### Try it
An exact copy of every record, with no pictures, please.
------ Raw data ------
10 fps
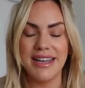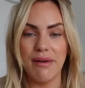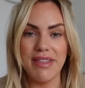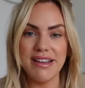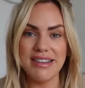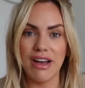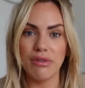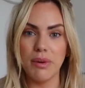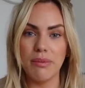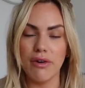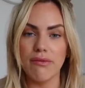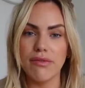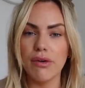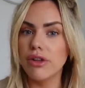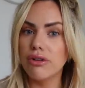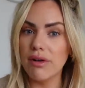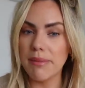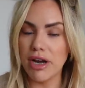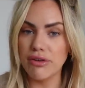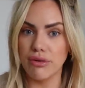Now in this house, we've gone for the Grimaud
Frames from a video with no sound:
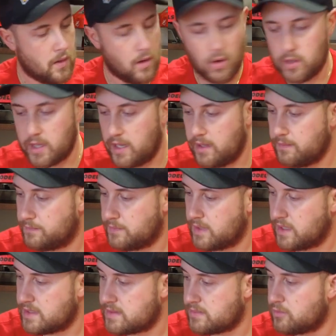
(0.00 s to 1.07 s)
Okay,
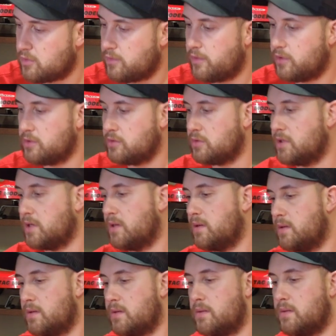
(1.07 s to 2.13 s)
let's move on to the
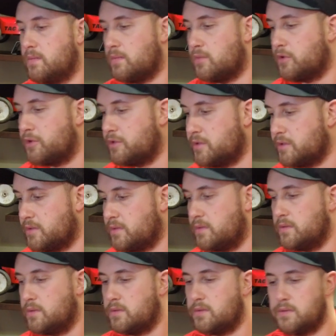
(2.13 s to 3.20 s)
more
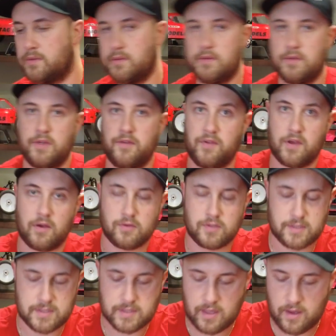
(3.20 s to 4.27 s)

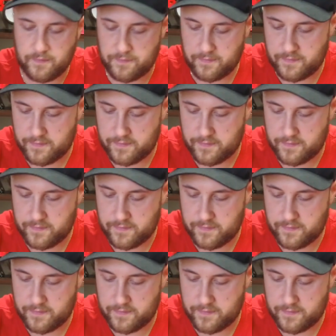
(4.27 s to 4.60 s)
difficult stuff.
------
### Problem solution
10 fps
Now in this house, we've gone for the Grimaud
Frames from a video with no sound:
(0.00 s to 1.07 s)
Okay,
(1.07 s to 2.13 s)
let's move on to the
(2.13 s to 3.20 s)
more
(3.20 s to 4.27 s)

(4.27 s to 4.60 s)
difficult stuff.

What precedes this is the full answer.